SUPPLIED DATA
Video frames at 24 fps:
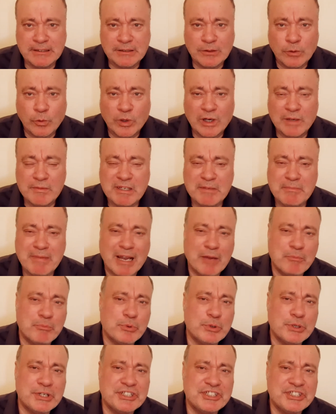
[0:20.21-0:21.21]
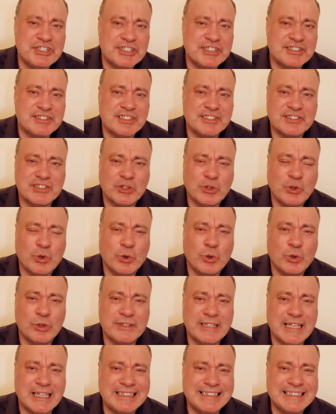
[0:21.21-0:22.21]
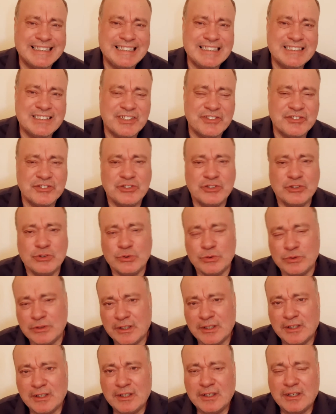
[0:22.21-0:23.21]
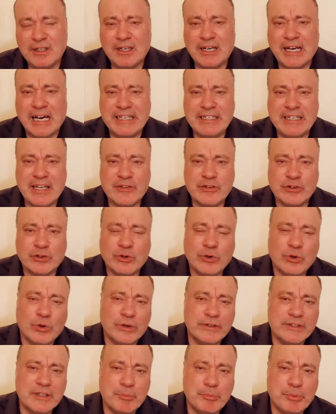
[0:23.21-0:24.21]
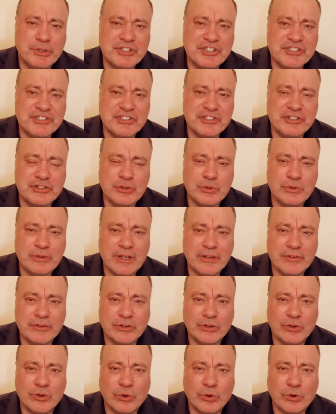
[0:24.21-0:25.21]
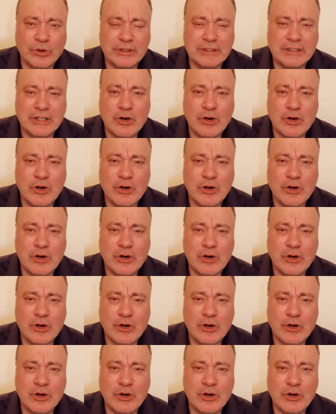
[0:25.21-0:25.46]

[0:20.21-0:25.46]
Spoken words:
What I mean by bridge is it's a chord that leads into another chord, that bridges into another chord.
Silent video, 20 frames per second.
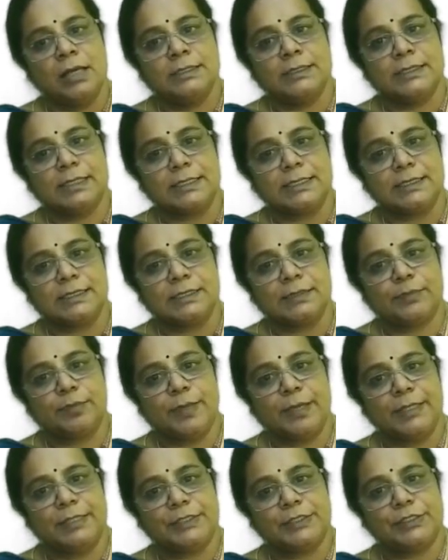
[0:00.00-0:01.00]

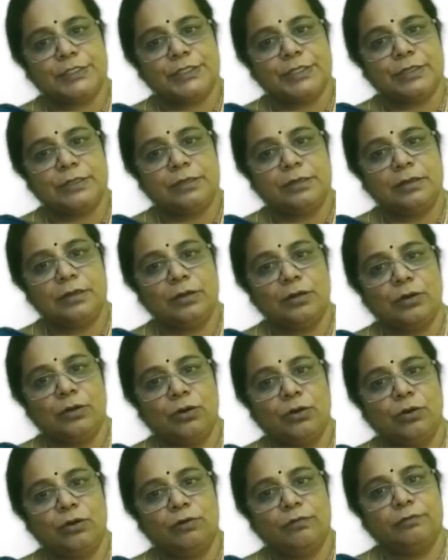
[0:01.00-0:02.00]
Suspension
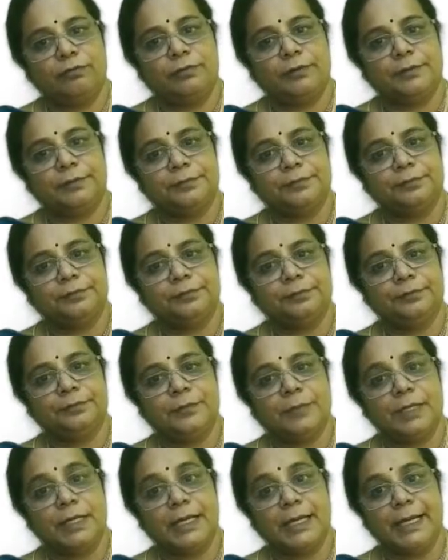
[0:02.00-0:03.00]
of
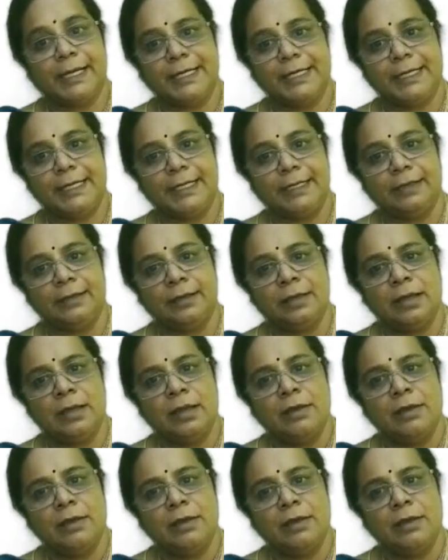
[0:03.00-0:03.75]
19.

EXERCISE PROMPT
Go through the records and copy each line with "frames" in it.

COMPLETED EXERCISE
Video frames at 24 fps:
Silent video, 20 frames per second.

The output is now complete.